Gadis itu menunduk menghadap meja, dengan secangkir kopi susu panas di tangannya. Tak ada sanggahan apapun yang keluar dari mulutnya tentang pernyataan Mark barusan. Bukan berarti Sejin menyetujui pernyataan itu tapi karena dia tak ingin memulai perdebatan.
Seperti yang Mark katakan sebelumnya dia benar-benar membuat Sejin bergantung padanya. Mark mengantarkan Sejin tepat di depan gerbang kampus bahkan lelaki itu juga menyelipkan uang saku di jaket Sejin.
Rasanya seperti sedang bermain rumah-rumahan dimana dia adalah istri dan Mark berperan sebagai suami. Ini menggelikan.
"Tunggu." lelaki itu menahan Sejin dengan penggilannya.

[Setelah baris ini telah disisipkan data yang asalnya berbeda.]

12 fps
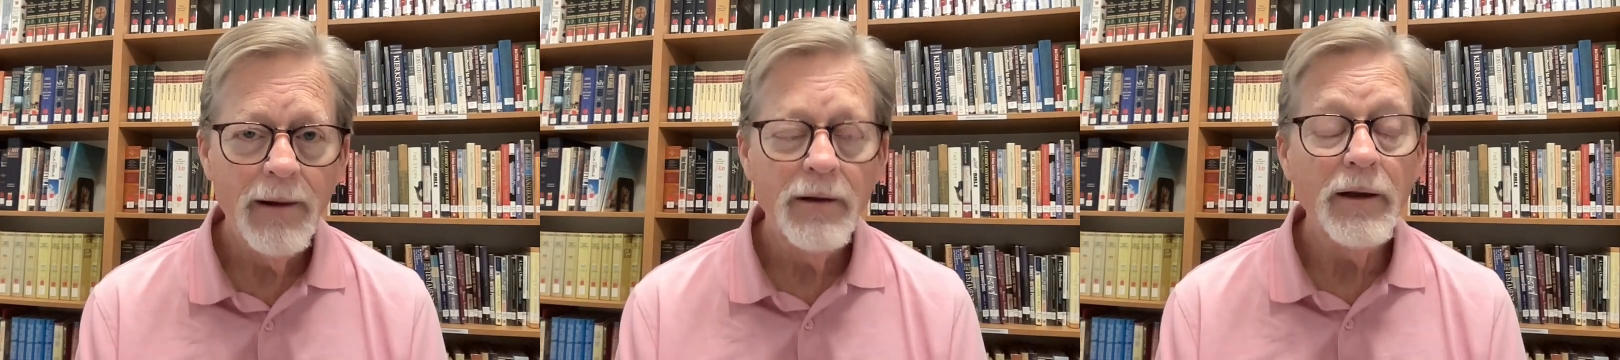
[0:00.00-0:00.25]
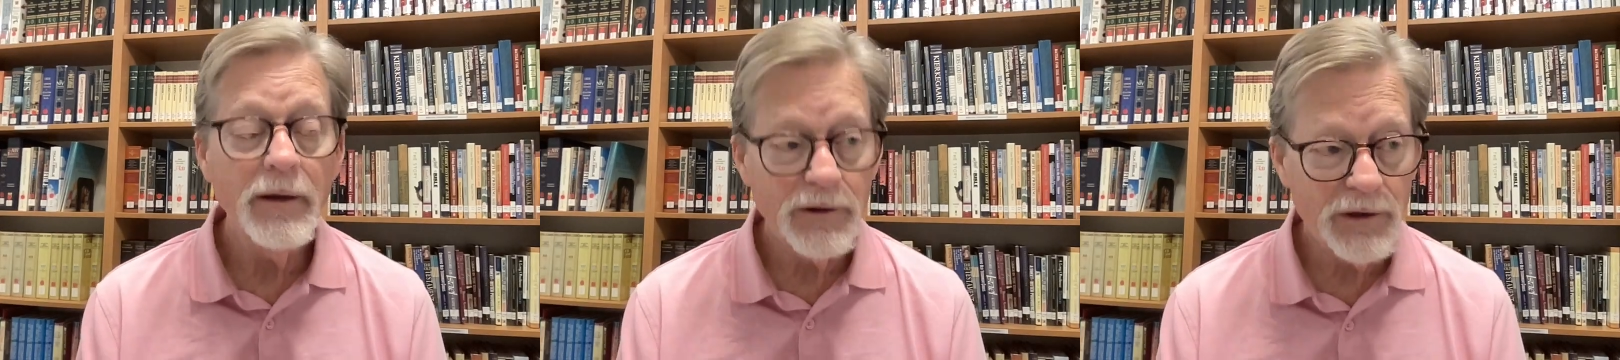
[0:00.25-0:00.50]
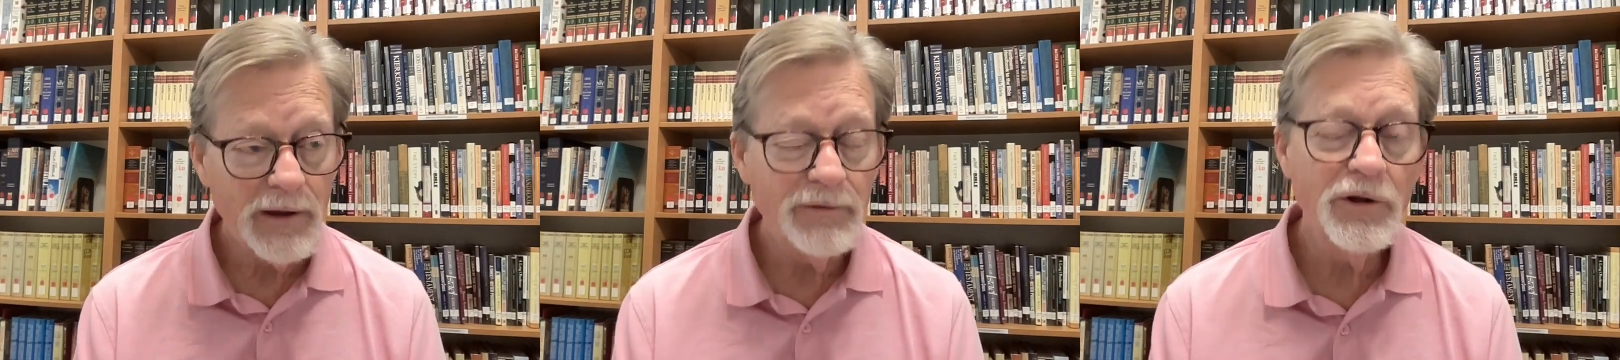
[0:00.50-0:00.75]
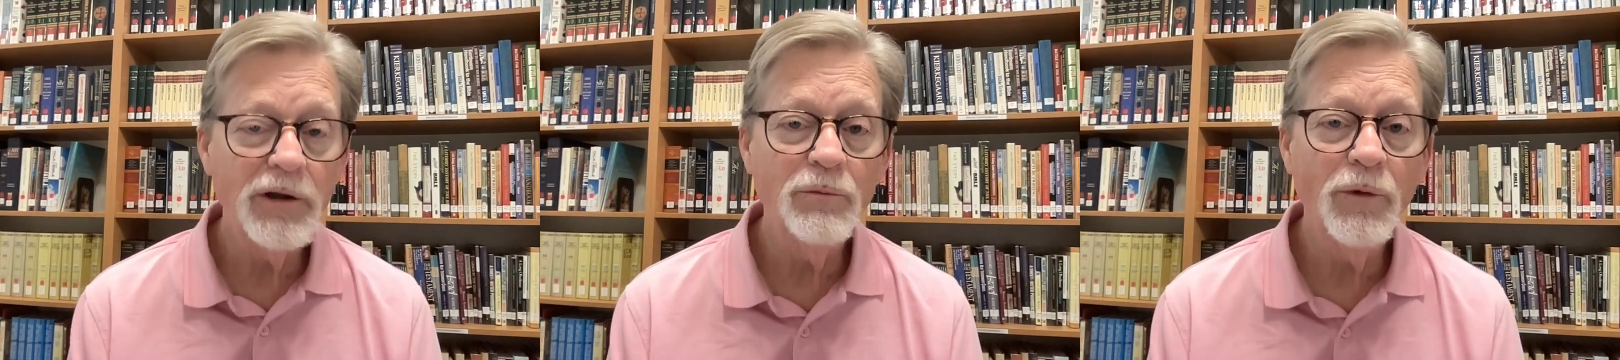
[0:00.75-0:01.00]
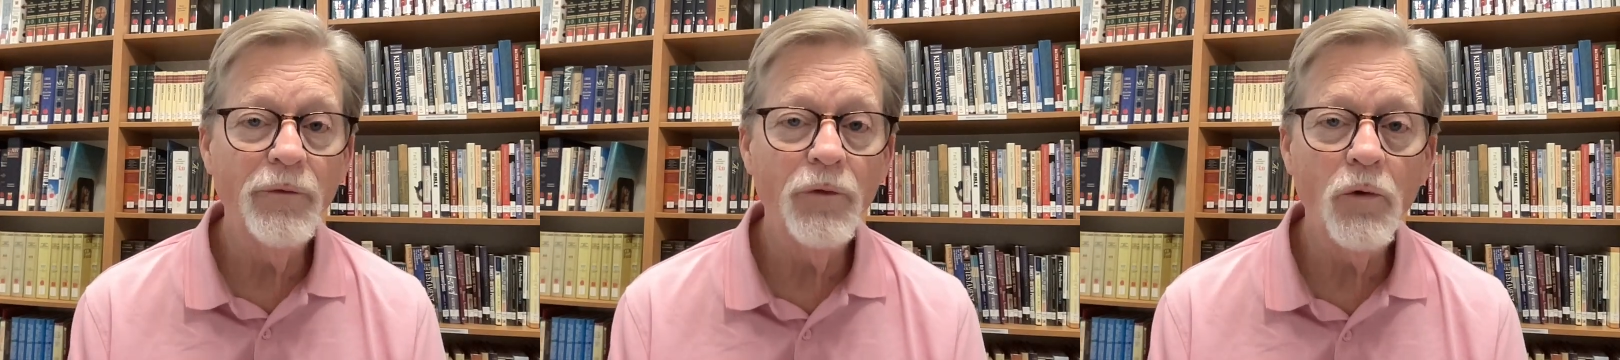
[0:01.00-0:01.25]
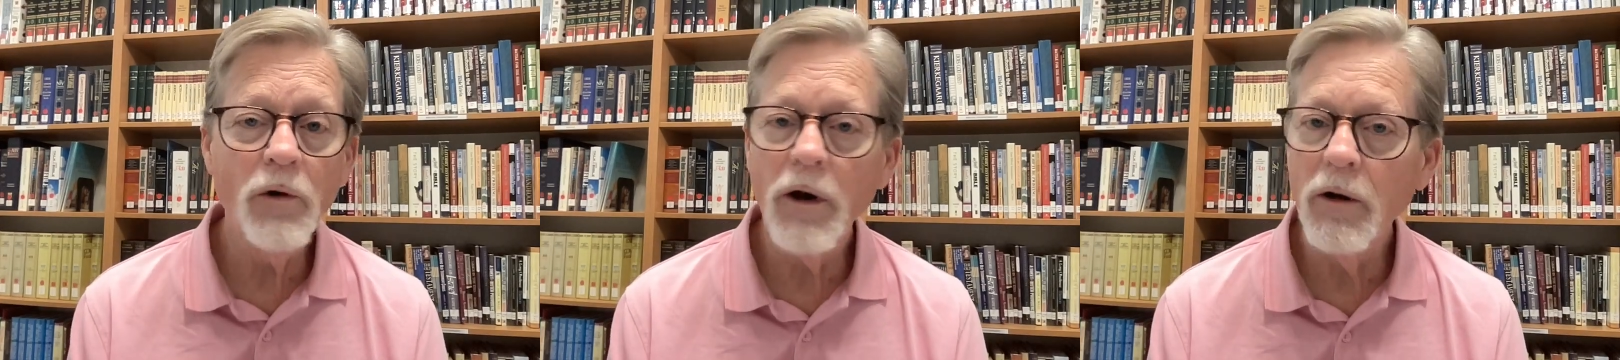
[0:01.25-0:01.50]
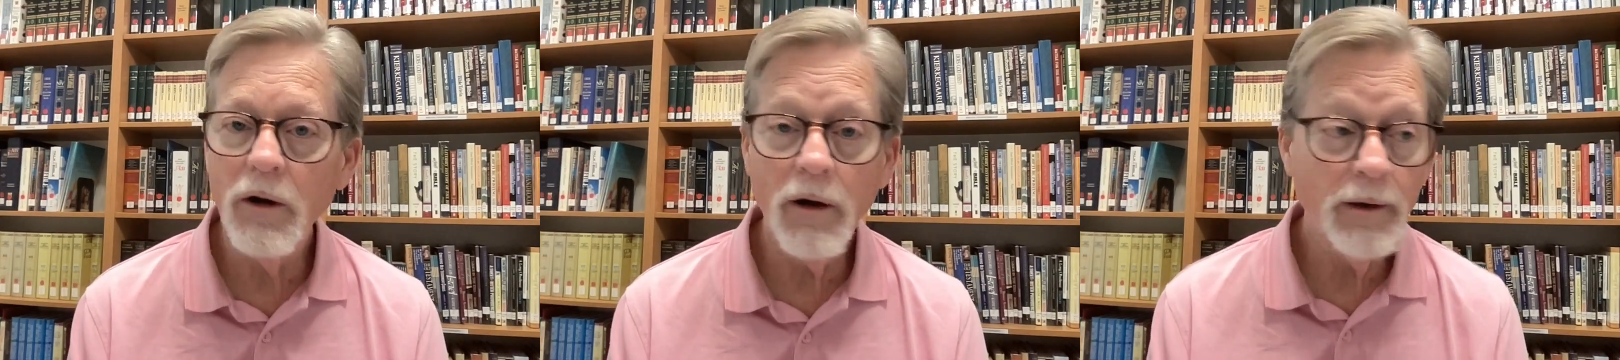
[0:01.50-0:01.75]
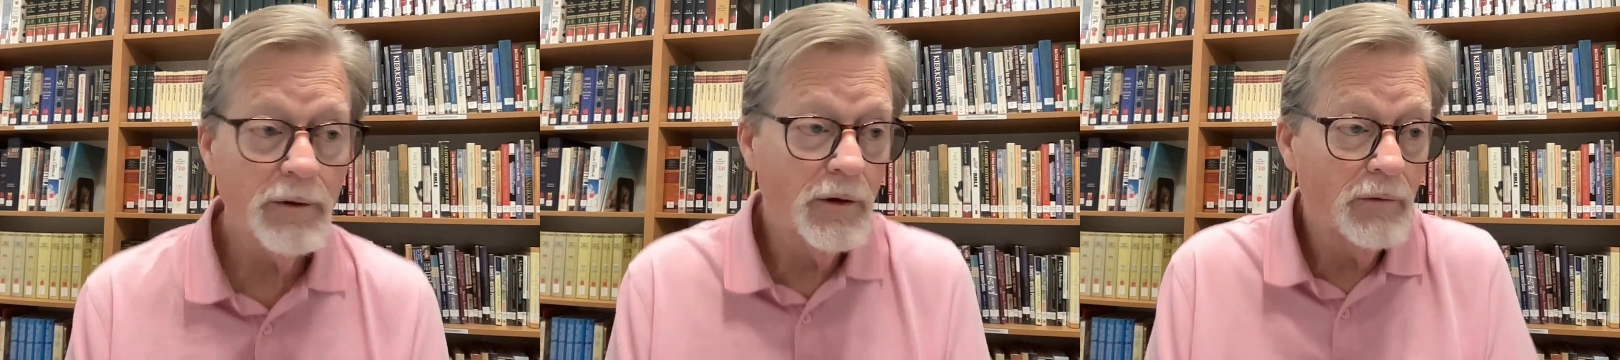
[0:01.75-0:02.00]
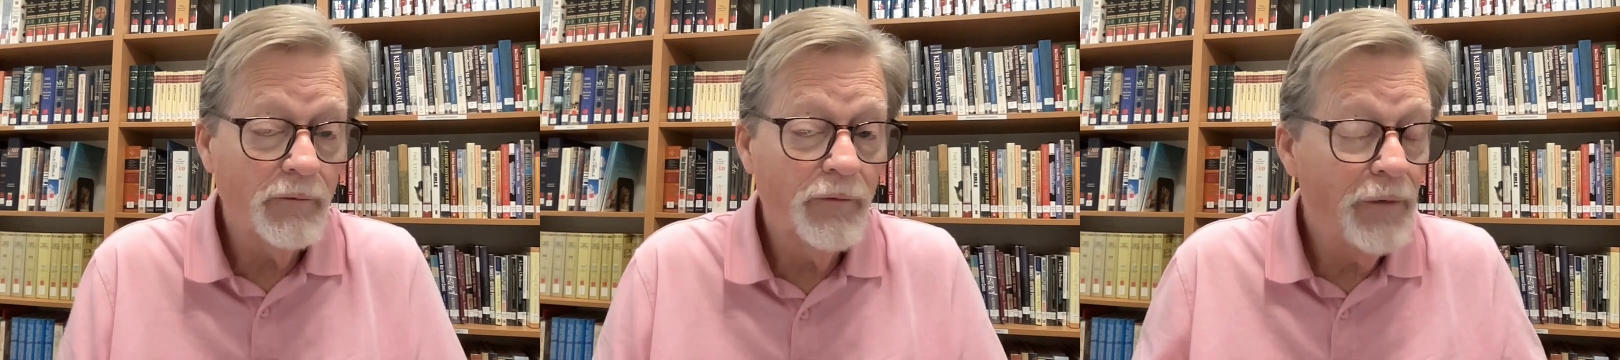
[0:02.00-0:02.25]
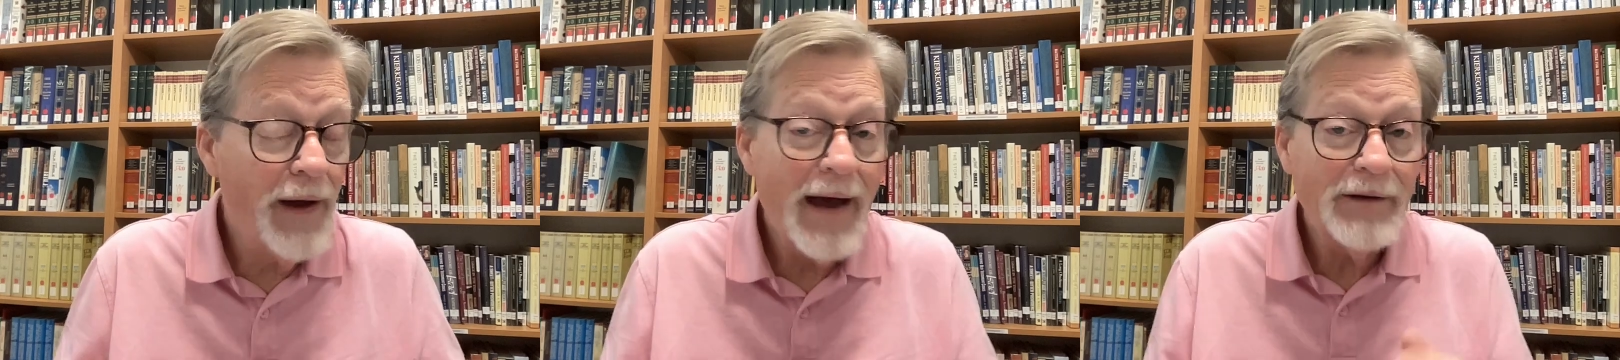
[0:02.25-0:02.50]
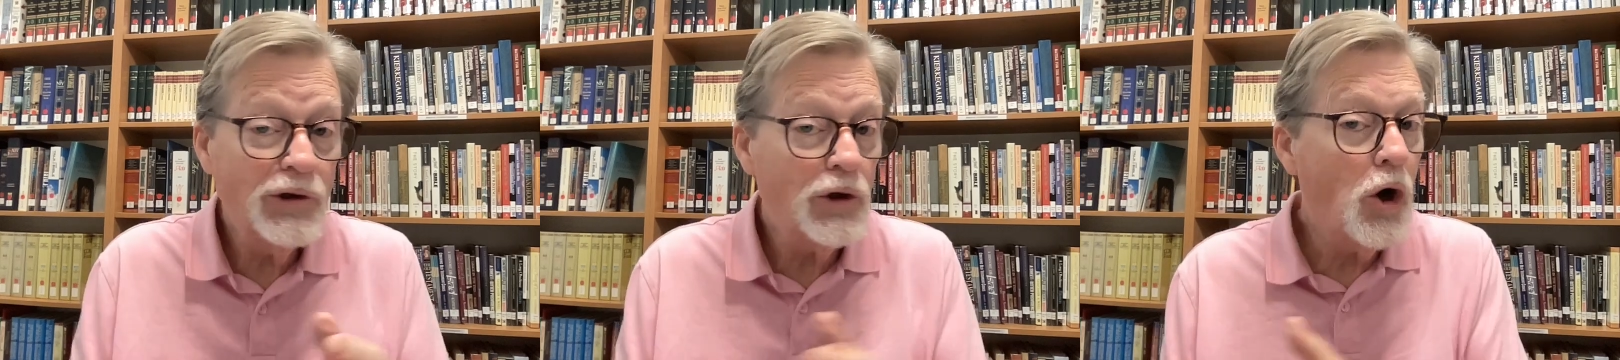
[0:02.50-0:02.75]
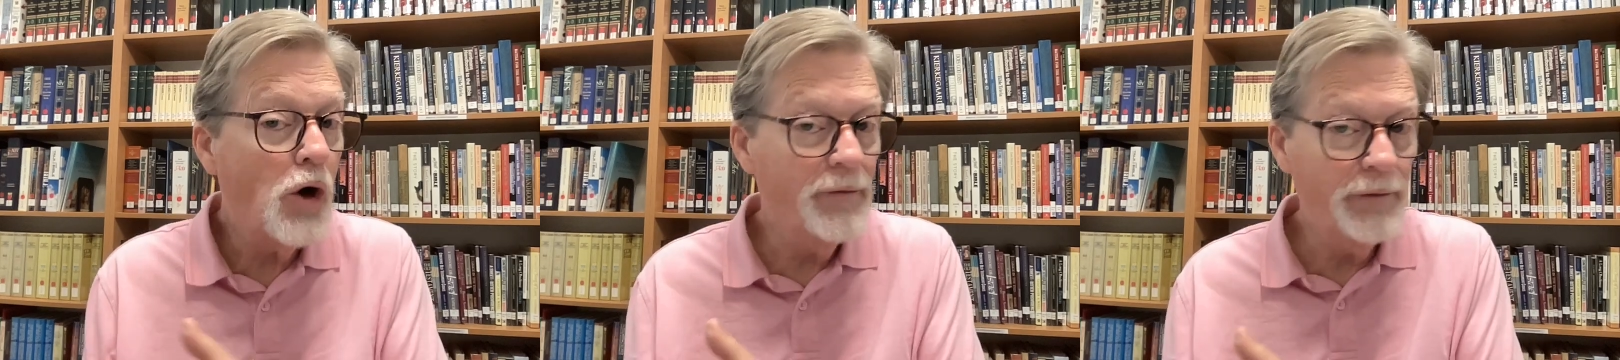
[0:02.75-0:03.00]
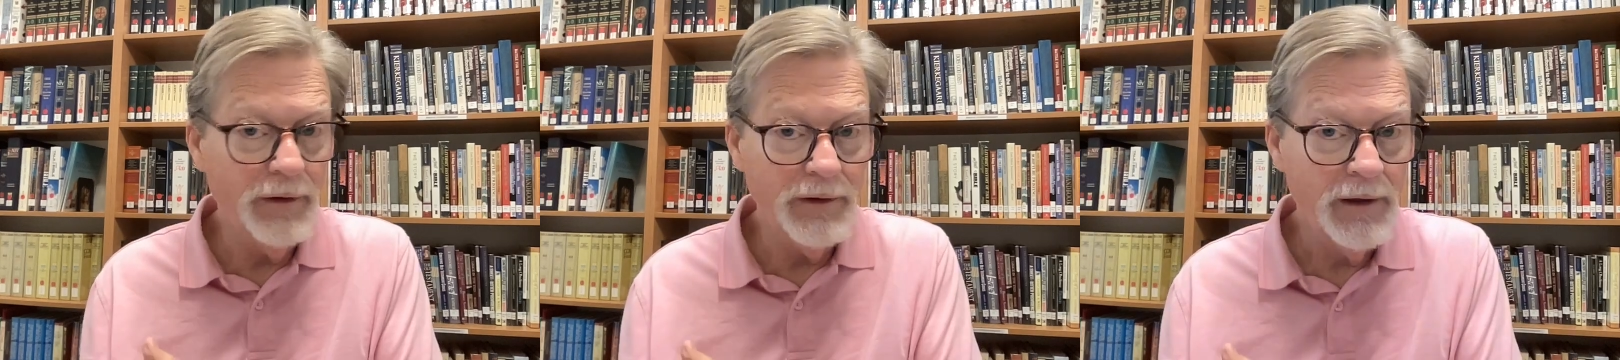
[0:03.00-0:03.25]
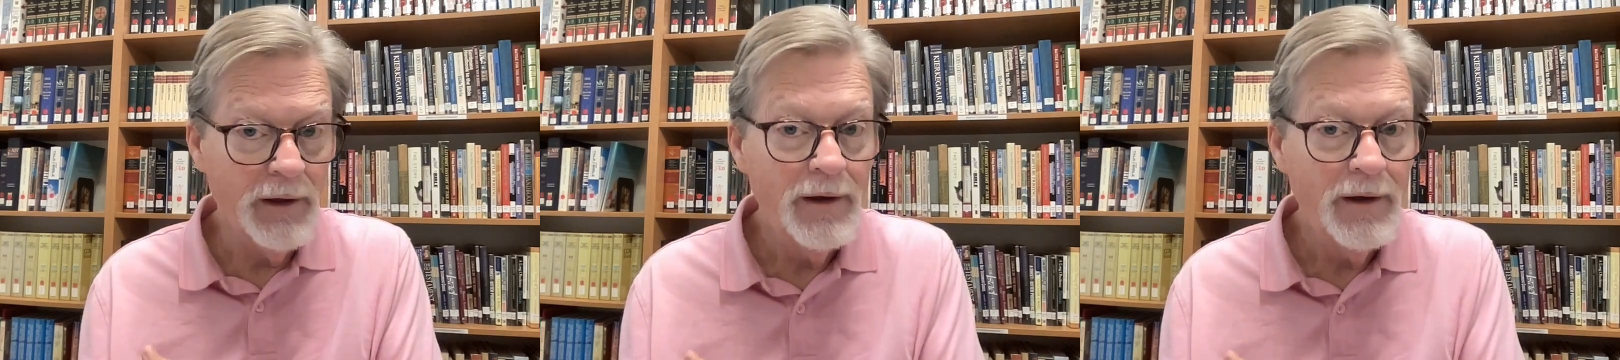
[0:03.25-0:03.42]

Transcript: And as I've said before, I don't fast often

Sejin yang sudah berbalik dan berjalan 2 langkah maju terpaksa berhenti dan berbalik. Gadis itu tidak tau apa yang membuat Mark menahannya, dia hanya melihat Mark yang tiba-tiba sudah keluar dari mobil dan berdiri tepat di hadapannya.
Wajah Mark terpantau canggung dengan senyuman yang dia kulum. Semburat merah muda juga menghiasi kedua telinga Mark ketika dia hendak bicara.
"Kenapa ?"
"Aku mau melakukan hal yang wajib di lakukan seorang suami pada istrinya. "
"Hm??" Alis Sejin bertaut dengan kepala sedikit miring kekanan. Dia tidak mengerti apa maksud Mark.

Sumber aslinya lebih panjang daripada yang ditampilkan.